__Work request__: All the lines below need to be output exactly, apart from any images.

__The data__:
══════════

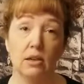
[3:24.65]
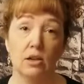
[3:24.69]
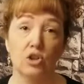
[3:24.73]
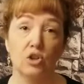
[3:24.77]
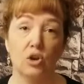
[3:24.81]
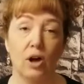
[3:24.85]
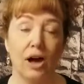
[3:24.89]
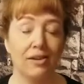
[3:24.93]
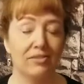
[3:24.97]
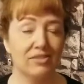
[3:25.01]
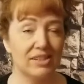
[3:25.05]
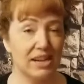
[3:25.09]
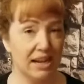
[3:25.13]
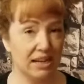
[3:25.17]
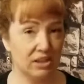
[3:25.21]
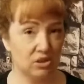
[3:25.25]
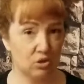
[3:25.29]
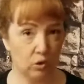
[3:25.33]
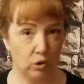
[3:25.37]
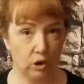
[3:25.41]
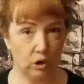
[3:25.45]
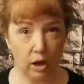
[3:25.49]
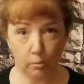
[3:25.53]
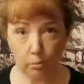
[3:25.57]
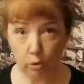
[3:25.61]
You'll have to
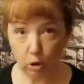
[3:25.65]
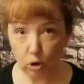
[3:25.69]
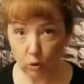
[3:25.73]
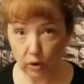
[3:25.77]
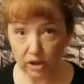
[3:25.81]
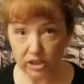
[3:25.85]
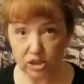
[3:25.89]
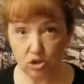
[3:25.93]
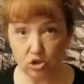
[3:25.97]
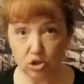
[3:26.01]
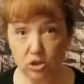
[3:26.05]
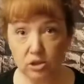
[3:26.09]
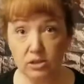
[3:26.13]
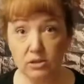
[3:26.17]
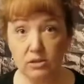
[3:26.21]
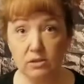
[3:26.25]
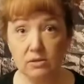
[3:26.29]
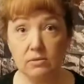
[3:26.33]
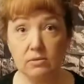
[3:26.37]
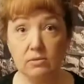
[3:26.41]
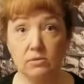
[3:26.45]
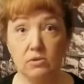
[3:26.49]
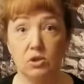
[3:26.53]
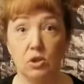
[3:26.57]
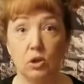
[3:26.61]
answer a couple
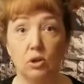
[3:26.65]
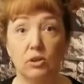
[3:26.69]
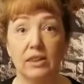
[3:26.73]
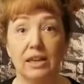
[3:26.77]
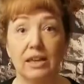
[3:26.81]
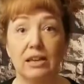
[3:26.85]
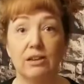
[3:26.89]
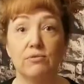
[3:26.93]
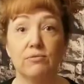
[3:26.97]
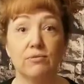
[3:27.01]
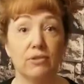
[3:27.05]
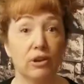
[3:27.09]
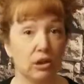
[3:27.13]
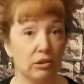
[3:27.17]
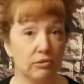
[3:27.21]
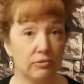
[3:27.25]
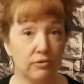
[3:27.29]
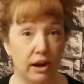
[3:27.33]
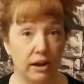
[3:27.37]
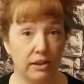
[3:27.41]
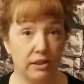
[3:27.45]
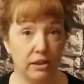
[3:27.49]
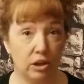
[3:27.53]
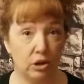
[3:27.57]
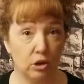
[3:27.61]
questions so that they can
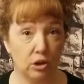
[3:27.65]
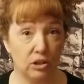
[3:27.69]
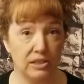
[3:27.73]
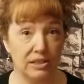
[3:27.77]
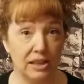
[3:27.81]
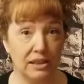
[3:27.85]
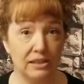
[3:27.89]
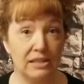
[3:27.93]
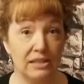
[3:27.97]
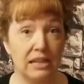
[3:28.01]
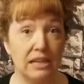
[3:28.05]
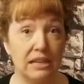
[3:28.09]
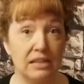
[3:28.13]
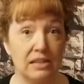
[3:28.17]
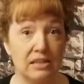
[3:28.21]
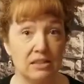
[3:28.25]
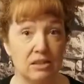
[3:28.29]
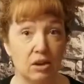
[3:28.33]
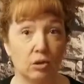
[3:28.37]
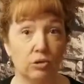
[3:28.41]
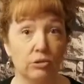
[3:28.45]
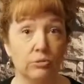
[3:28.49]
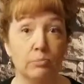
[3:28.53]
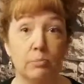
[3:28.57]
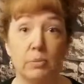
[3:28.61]
verify that you're a Scentsy
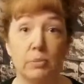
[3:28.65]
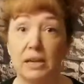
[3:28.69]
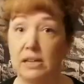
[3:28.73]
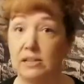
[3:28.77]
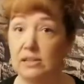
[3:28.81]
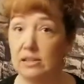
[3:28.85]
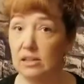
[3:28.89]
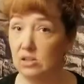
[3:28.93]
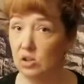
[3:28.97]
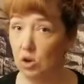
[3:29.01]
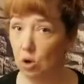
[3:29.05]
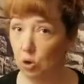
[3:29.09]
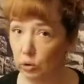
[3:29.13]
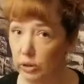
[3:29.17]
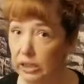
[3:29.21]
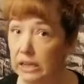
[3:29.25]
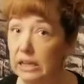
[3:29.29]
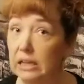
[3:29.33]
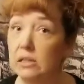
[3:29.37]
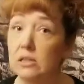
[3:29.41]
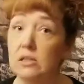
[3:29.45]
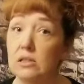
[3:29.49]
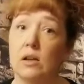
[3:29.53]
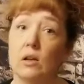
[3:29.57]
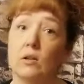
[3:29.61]
consultant because it's only
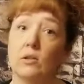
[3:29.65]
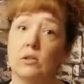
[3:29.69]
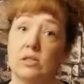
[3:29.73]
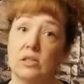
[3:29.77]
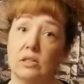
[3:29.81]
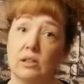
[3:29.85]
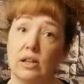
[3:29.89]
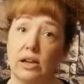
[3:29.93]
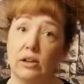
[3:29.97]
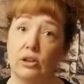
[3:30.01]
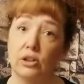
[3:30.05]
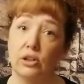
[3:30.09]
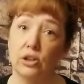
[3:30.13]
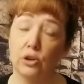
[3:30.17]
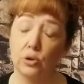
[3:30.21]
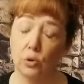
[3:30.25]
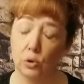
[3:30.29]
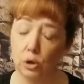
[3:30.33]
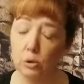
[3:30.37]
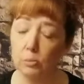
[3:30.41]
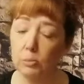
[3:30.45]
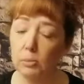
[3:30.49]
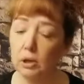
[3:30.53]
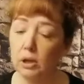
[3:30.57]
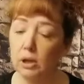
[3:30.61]
consultants allowed in the
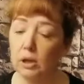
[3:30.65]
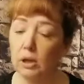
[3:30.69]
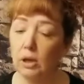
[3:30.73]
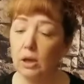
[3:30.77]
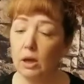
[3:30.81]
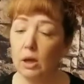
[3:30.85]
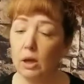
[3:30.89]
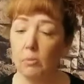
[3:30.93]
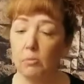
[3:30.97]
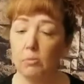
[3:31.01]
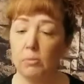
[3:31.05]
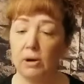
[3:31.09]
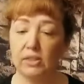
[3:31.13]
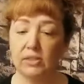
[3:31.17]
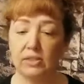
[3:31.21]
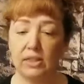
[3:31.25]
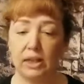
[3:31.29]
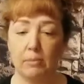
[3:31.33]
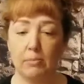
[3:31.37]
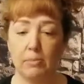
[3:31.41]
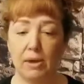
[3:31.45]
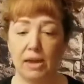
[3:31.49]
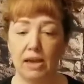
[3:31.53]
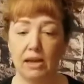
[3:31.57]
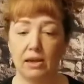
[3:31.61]
group. But
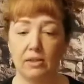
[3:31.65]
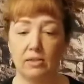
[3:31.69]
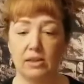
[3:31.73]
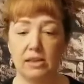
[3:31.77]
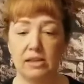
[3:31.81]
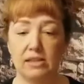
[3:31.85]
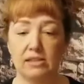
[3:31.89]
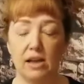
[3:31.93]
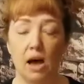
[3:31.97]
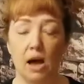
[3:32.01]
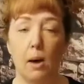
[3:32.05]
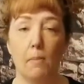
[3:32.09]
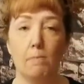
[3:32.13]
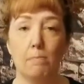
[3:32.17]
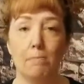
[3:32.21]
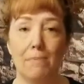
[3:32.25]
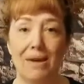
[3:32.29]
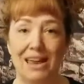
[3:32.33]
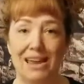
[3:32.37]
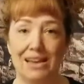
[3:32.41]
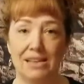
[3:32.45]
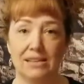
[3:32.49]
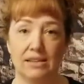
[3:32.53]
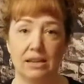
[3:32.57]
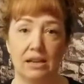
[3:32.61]
they make these
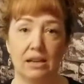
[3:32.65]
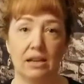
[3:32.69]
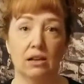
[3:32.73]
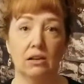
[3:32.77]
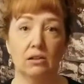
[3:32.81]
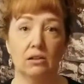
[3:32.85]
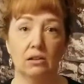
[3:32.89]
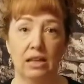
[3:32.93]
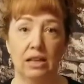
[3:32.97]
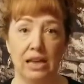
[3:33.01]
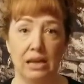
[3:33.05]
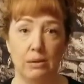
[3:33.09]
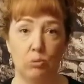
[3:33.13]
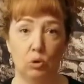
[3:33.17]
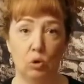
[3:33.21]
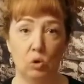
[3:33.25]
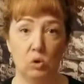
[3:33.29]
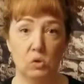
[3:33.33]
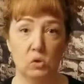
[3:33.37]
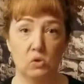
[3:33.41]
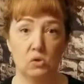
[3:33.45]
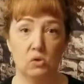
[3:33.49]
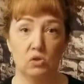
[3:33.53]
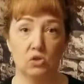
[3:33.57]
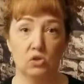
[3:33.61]
amazing
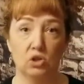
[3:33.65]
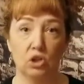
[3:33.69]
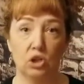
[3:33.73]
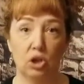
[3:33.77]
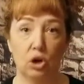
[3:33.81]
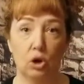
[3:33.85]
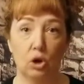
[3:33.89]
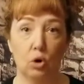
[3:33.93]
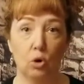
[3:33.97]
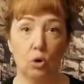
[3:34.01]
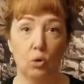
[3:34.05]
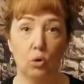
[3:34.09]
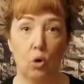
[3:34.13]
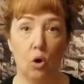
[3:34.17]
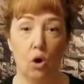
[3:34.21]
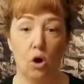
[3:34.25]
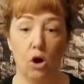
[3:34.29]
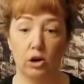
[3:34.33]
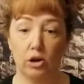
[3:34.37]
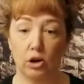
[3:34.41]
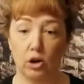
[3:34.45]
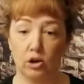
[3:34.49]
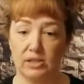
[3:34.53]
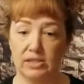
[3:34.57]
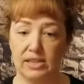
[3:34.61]
labels to go
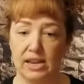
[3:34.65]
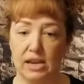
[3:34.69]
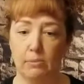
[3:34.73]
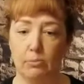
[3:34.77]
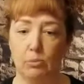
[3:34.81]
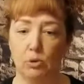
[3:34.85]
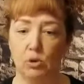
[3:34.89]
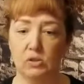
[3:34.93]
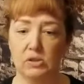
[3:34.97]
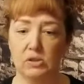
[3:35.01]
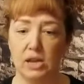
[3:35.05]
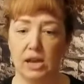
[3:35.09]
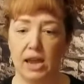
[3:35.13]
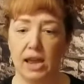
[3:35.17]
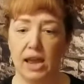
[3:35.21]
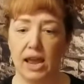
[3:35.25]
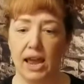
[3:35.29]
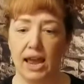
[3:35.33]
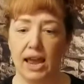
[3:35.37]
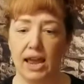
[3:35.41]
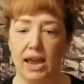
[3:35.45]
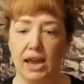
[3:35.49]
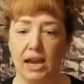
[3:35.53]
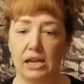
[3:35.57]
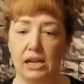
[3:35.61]
on our samples.
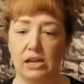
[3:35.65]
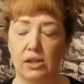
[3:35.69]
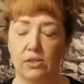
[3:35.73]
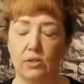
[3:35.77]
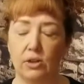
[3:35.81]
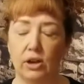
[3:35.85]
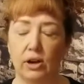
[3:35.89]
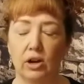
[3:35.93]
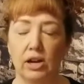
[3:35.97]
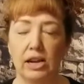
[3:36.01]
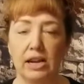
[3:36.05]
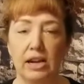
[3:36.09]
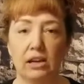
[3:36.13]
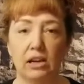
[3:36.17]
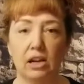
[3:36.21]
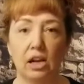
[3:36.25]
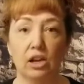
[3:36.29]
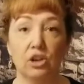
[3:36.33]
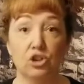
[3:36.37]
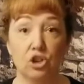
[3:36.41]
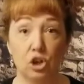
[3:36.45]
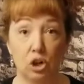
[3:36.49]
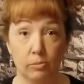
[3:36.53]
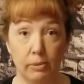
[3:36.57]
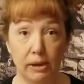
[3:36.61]
And they're in
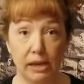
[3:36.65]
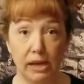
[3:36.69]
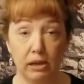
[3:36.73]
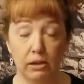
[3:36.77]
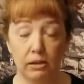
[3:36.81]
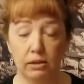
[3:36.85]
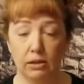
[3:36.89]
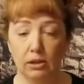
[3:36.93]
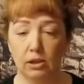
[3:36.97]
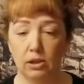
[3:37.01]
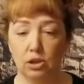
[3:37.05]
Adobe.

══════════

__Response to this exercise__:
[3:24.65]
[3:24.69]
[3:24.73]
[3:24.77]
[3:24.81]
[3:24.85]
[3:24.89]
[3:24.93]
[3:24.97]
[3:25.01]
[3:25.05]
[3:25.09]
[3:25.13]
[3:25.17]
[3:25.21]
[3:25.25]
[3:25.29]
[3:25.33]
[3:25.37]
[3:25.41]
[3:25.45]
[3:25.49]
[3:25.53]
[3:25.57]
[3:25.61]
You'll have to
[3:25.65]
[3:25.69]
[3:25.73]
[3:25.77]
[3:25.81]
[3:25.85]
[3:25.89]
[3:25.93]
[3:25.97]
[3:26.01]
[3:26.05]
[3:26.09]
[3:26.13]
[3:26.17]
[3:26.21]
[3:26.25]
[3:26.29]
[3:26.33]
[3:26.37]
[3:26.41]
[3:26.45]
[3:26.49]
[3:26.53]
[3:26.57]
[3:26.61]
answer a couple
[3:26.65]
[3:26.69]
[3:26.73]
[3:26.77]
[3:26.81]
[3:26.85]
[3:26.89]
[3:26.93]
[3:26.97]
[3:27.01]
[3:27.05]
[3:27.09]
[3:27.13]
[3:27.17]
[3:27.21]
[3:27.25]
[3:27.29]
[3:27.33]
[3:27.37]
[3:27.41]
[3:27.45]
[3:27.49]
[3:27.53]
[3:27.57]
[3:27.61]
questions so that they can
[3:27.65]
[3:27.69]
[3:27.73]
[3:27.77]
[3:27.81]
[3:27.85]
[3:27.89]
[3:27.93]
[3:27.97]
[3:28.01]
[3:28.05]
[3:28.09]
[3:28.13]
[3:28.17]
[3:28.21]
[3:28.25]
[3:28.29]
[3:28.33]
[3:28.37]
[3:28.41]
[3:28.45]
[3:28.49]
[3:28.53]
[3:28.57]
[3:28.61]
verify that you're a Scentsy
[3:28.65]
[3:28.69]
[3:28.73]
[3:28.77]
[3:28.81]
[3:28.85]
[3:28.89]
[3:28.93]
[3:28.97]
[3:29.01]
[3:29.05]
[3:29.09]
[3:29.13]
[3:29.17]
[3:29.21]
[3:29.25]
[3:29.29]
[3:29.33]
[3:29.37]
[3:29.41]
[3:29.45]
[3:29.49]
[3:29.53]
[3:29.57]
[3:29.61]
consultant because it's only
[3:29.65]
[3:29.69]
[3:29.73]
[3:29.77]
[3:29.81]
[3:29.85]
[3:29.89]
[3:29.93]
[3:29.97]
[3:30.01]
[3:30.05]
[3:30.09]
[3:30.13]
[3:30.17]
[3:30.21]
[3:30.25]
[3:30.29]
[3:30.33]
[3:30.37]
[3:30.41]
[3:30.45]
[3:30.49]
[3:30.53]
[3:30.57]
[3:30.61]
consultants allowed in the
[3:30.65]
[3:30.69]
[3:30.73]
[3:30.77]
[3:30.81]
[3:30.85]
[3:30.89]
[3:30.93]
[3:30.97]
[3:31.01]
[3:31.05]
[3:31.09]
[3:31.13]
[3:31.17]
[3:31.21]
[3:31.25]
[3:31.29]
[3:31.33]
[3:31.37]
[3:31.41]
[3:31.45]
[3:31.49]
[3:31.53]
[3:31.57]
[3:31.61]
group. But
[3:31.65]
[3:31.69]
[3:31.73]
[3:31.77]
[3:31.81]
[3:31.85]
[3:31.89]
[3:31.93]
[3:31.97]
[3:32.01]
[3:32.05]
[3:32.09]
[3:32.13]
[3:32.17]
[3:32.21]
[3:32.25]
[3:32.29]
[3:32.33]
[3:32.37]
[3:32.41]
[3:32.45]
[3:32.49]
[3:32.53]
[3:32.57]
[3:32.61]
they make these
[3:32.65]
[3:32.69]
[3:32.73]
[3:32.77]
[3:32.81]
[3:32.85]
[3:32.89]
[3:32.93]
[3:32.97]
[3:33.01]
[3:33.05]
[3:33.09]
[3:33.13]
[3:33.17]
[3:33.21]
[3:33.25]
[3:33.29]
[3:33.33]
[3:33.37]
[3:33.41]
[3:33.45]
[3:33.49]
[3:33.53]
[3:33.57]
[3:33.61]
amazing
[3:33.65]
[3:33.69]
[3:33.73]
[3:33.77]
[3:33.81]
[3:33.85]
[3:33.89]
[3:33.93]
[3:33.97]
[3:34.01]
[3:34.05]
[3:34.09]
[3:34.13]
[3:34.17]
[3:34.21]
[3:34.25]
[3:34.29]
[3:34.33]
[3:34.37]
[3:34.41]
[3:34.45]
[3:34.49]
[3:34.53]
[3:34.57]
[3:34.61]
labels to go
[3:34.65]
[3:34.69]
[3:34.73]
[3:34.77]
[3:34.81]
[3:34.85]
[3:34.89]
[3:34.93]
[3:34.97]
[3:35.01]
[3:35.05]
[3:35.09]
[3:35.13]
[3:35.17]
[3:35.21]
[3:35.25]
[3:35.29]
[3:35.33]
[3:35.37]
[3:35.41]
[3:35.45]
[3:35.49]
[3:35.53]
[3:35.57]
[3:35.61]
on our samples.
[3:35.65]
[3:35.69]
[3:35.73]
[3:35.77]
[3:35.81]
[3:35.85]
[3:35.89]
[3:35.93]
[3:35.97]
[3:36.01]
[3:36.05]
[3:36.09]
[3:36.13]
[3:36.17]
[3:36.21]
[3:36.25]
[3:36.29]
[3:36.33]
[3:36.37]
[3:36.41]
[3:36.45]
[3:36.49]
[3:36.53]
[3:36.57]
[3:36.61]
And they're in
[3:36.65]
[3:36.69]
[3:36.73]
[3:36.77]
[3:36.81]
[3:36.85]
[3:36.89]
[3:36.93]
[3:36.97]
[3:37.01]
[3:37.05]
Adobe.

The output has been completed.